Indian equity markets should be able to withstand inflation up to 8 per cent, said analysts at Credit Suisse Wealth Management in a recent note.
Should the rate of inflation move higher than this, the valuation of Indian equities could deteriorate further, they cautioned.
The fall from the peak levels has seen Nifty’s 12-month forward price-to-earnings (P/E) ratio of 17.6 dip toward its 10-year and 5-year (pre-COVID) average of 16.9, which suggests that valuation froth of Indian equities has settled, said the Credit Suisse analysts.
“We, however, continue to believe that India’s valuation relative to its emerging market (EM) peers could stay elevated and that this valuation premium is justified, given the country’s improved fundamentals and a solid structural growth outlook from a medium-term perspective.

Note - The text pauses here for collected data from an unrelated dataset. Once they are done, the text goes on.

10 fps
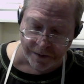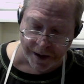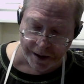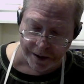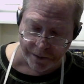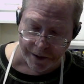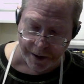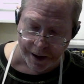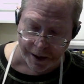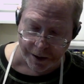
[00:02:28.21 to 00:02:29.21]
vodka for the
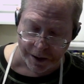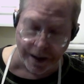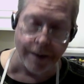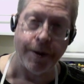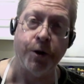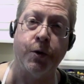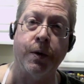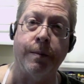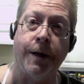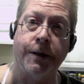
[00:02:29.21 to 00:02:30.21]
next gaming
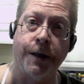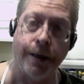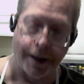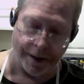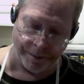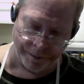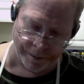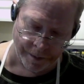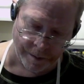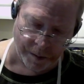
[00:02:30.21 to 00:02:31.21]
stream next Sunday
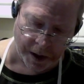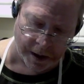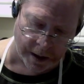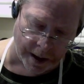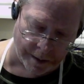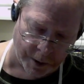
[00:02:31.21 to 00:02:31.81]
because I am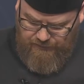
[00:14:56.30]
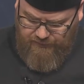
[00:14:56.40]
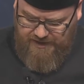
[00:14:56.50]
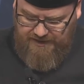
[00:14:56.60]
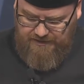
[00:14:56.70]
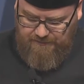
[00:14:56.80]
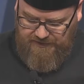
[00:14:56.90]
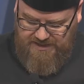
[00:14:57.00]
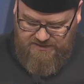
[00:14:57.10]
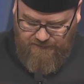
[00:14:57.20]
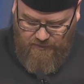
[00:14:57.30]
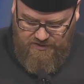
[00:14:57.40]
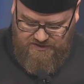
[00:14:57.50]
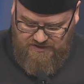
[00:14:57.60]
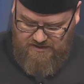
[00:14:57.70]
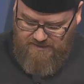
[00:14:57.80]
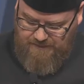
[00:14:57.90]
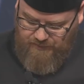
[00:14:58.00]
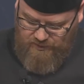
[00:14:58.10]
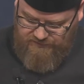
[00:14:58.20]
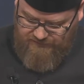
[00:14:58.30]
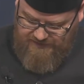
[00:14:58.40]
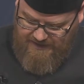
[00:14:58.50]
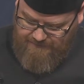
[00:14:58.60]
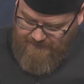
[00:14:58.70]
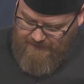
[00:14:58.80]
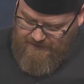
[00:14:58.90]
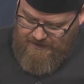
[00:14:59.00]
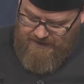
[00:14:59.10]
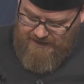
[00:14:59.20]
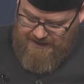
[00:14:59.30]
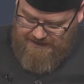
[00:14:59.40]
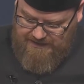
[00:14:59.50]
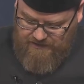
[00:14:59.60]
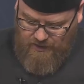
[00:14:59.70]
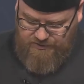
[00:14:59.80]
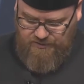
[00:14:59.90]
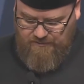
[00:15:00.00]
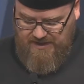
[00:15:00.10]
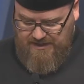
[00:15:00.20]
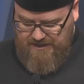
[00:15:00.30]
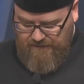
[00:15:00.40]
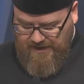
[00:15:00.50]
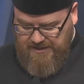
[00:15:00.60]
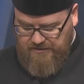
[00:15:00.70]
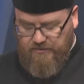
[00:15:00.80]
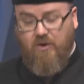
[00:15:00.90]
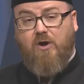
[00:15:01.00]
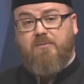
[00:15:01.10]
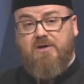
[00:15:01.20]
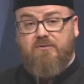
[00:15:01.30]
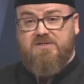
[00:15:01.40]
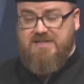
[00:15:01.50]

creating the police force, he made posts for them, and he also made a regular army with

“Based on our analysis, the Indian economy and the equity market should be able to withstand inflation up to 7 per cent – 8 per cent. Should the rate of inflation move higher, we could see valuations of Indian equities deteriorate further,” wrote Jitendra Gohil, head of India equity research at Credit Suisse Wealth Management, India in a recently co-authored note with Premal Kamdar.

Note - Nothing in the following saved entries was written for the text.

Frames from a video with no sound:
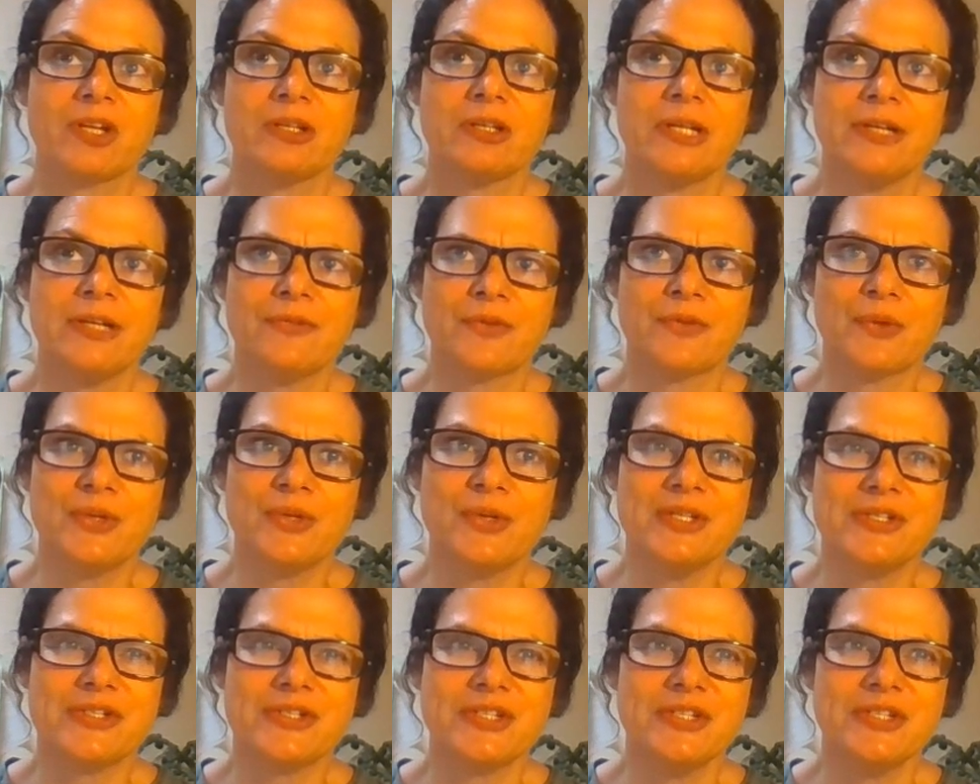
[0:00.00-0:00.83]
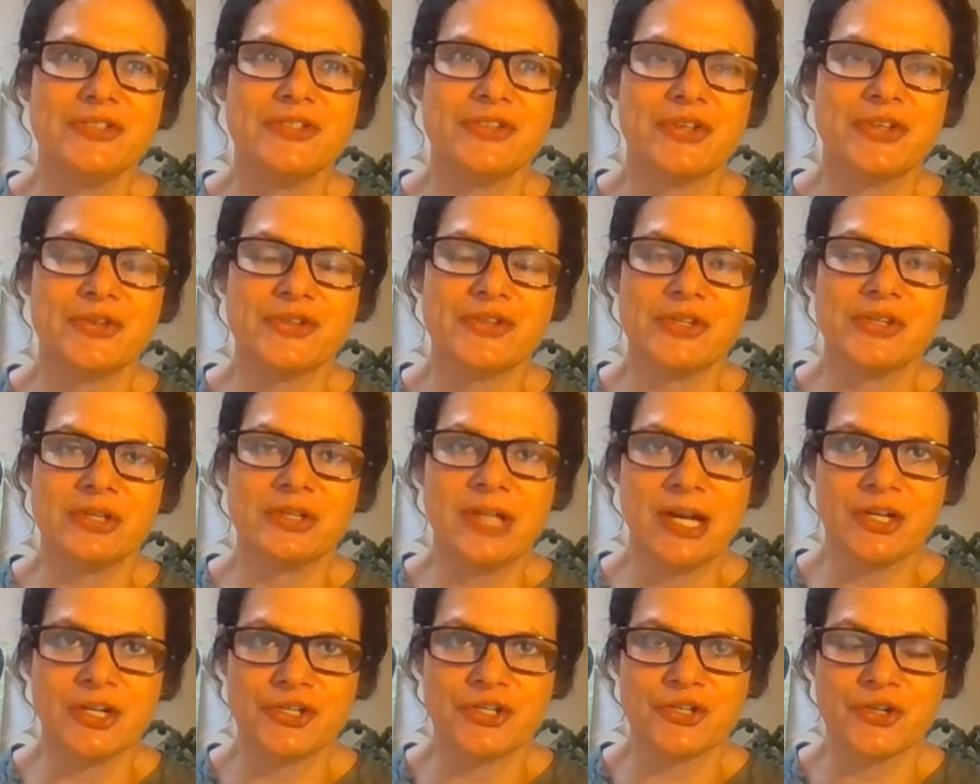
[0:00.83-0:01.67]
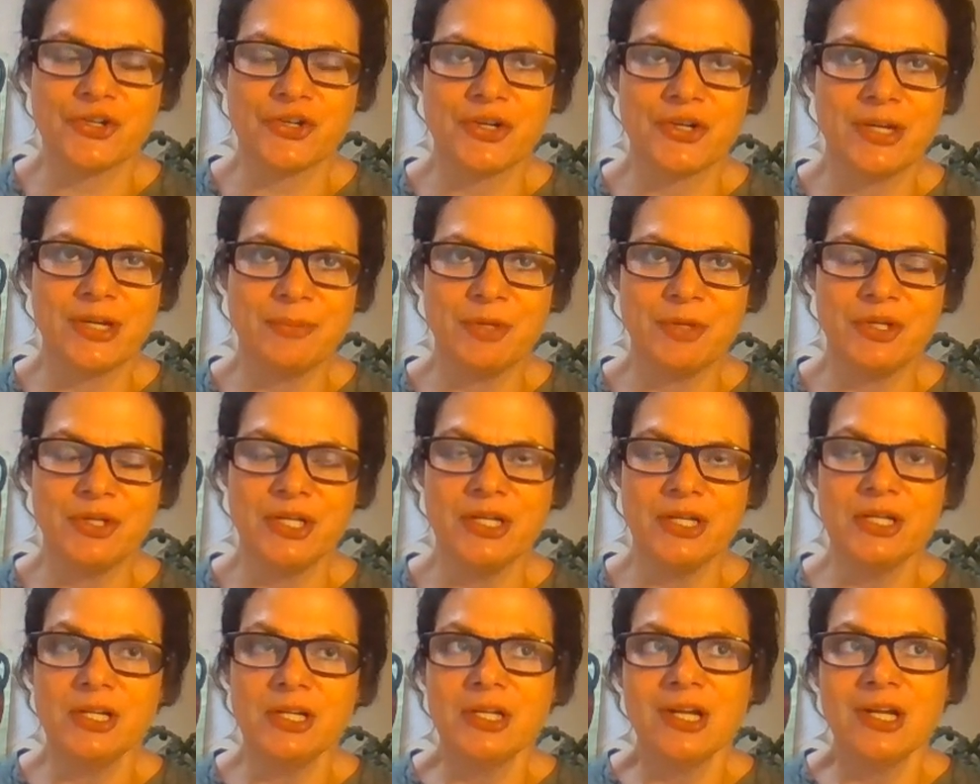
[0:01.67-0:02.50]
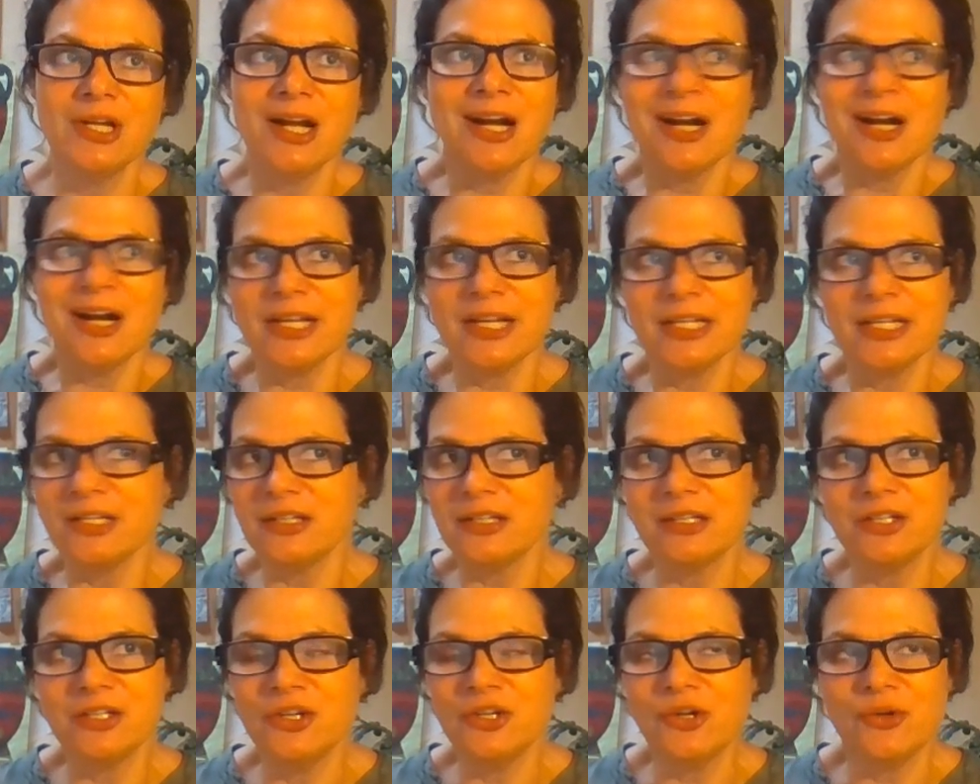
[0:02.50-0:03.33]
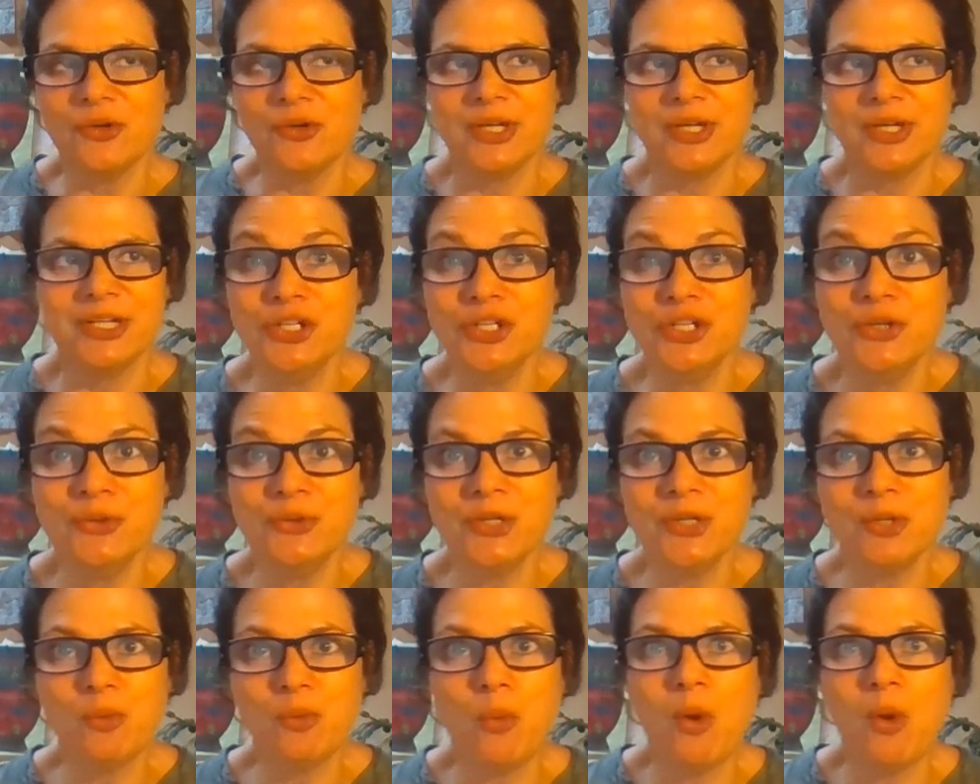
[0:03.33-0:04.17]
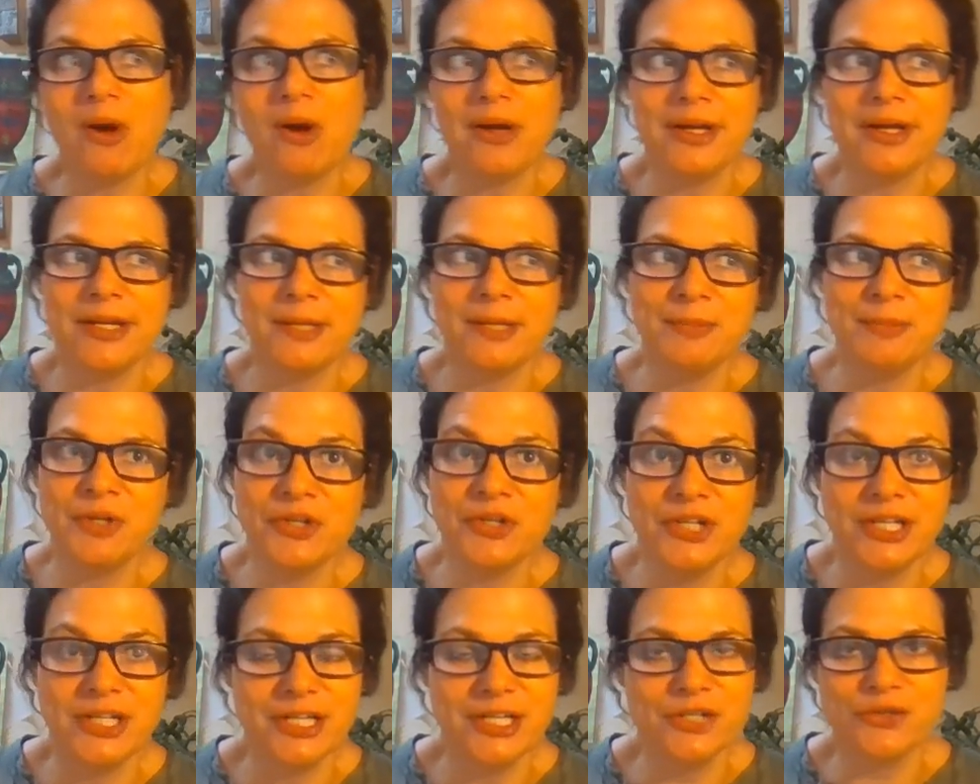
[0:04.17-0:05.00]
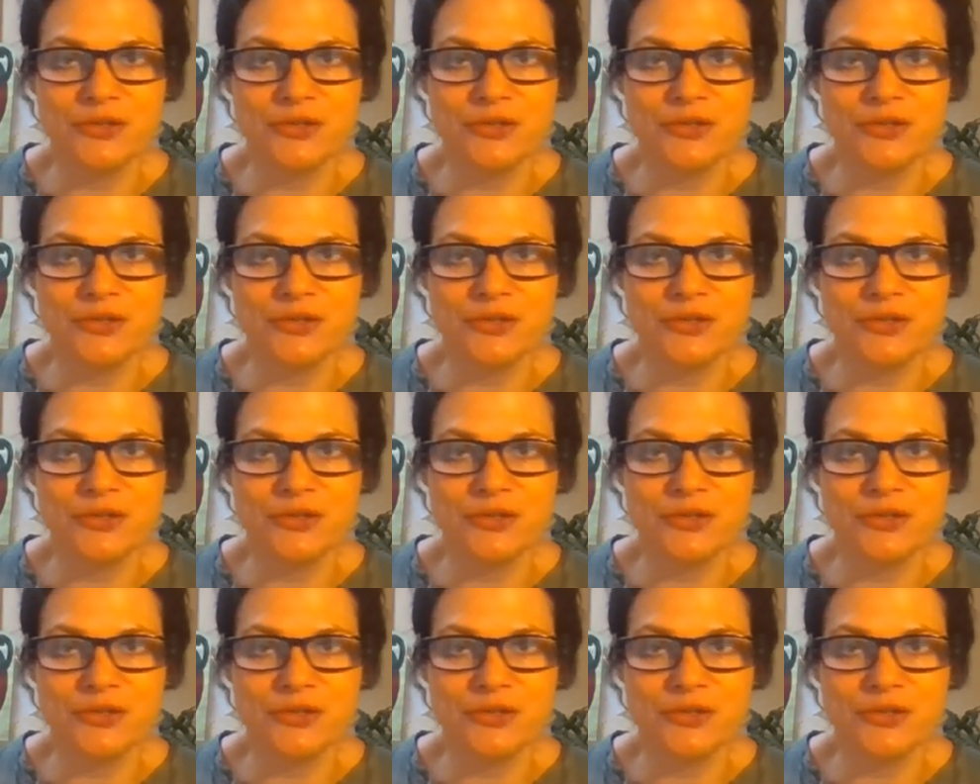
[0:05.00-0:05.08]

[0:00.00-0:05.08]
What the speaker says: Like, for instance, there's a lecture, and I'm going to, in Unit 1, I'm going to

Over the next few quarters, Credit Suisse Wealth Management expects corporate earnings to come under pressure as businesses and consumer confidence get hit by aggressive central bank tightening.
As a result, it expects 4 per cent – 5 per cent EPS (earnings per share) cuts to Nifty consensus earnings estimates for the next couple of years.
The key risks to India’s economy, and thus the markets, stem from crude oil prices and a worsening balance-of payment situation, Credit Suisse said.
Meanwhile, the Consumer Price Index (CPI)-based inflation came in at 7.01 per cent in June, falling marginally from 7.04 per cent recorded in May.
In April, headline retail inflation had touched an eight-year high of 7.79 per cent.
The inflation rate remains above the Reserve Bank of India’s (RBI’s) tolerance band of 2 per cent – 6 per cent.
That said, Credit Suisse remains positive on India’s medium-term outlook and its relative attractiveness compared to other geographies despite inflation related headwinds.
Once oil prices start to fall, Gohil and Kamdar expect foreign portfolio investors (FPI) outflows to abate. In this backdrop, they suggest investors use this correction as a buying opportunity.
On their part, FPIs have remained net sellers in Indian equities for the past nine months with cumulative outflows of around $33.3 billion.
This relentless selling by FPIs, according to reports, has pushed foreign ownership of Indian stocks to a nine-year low of 19.4 per cent.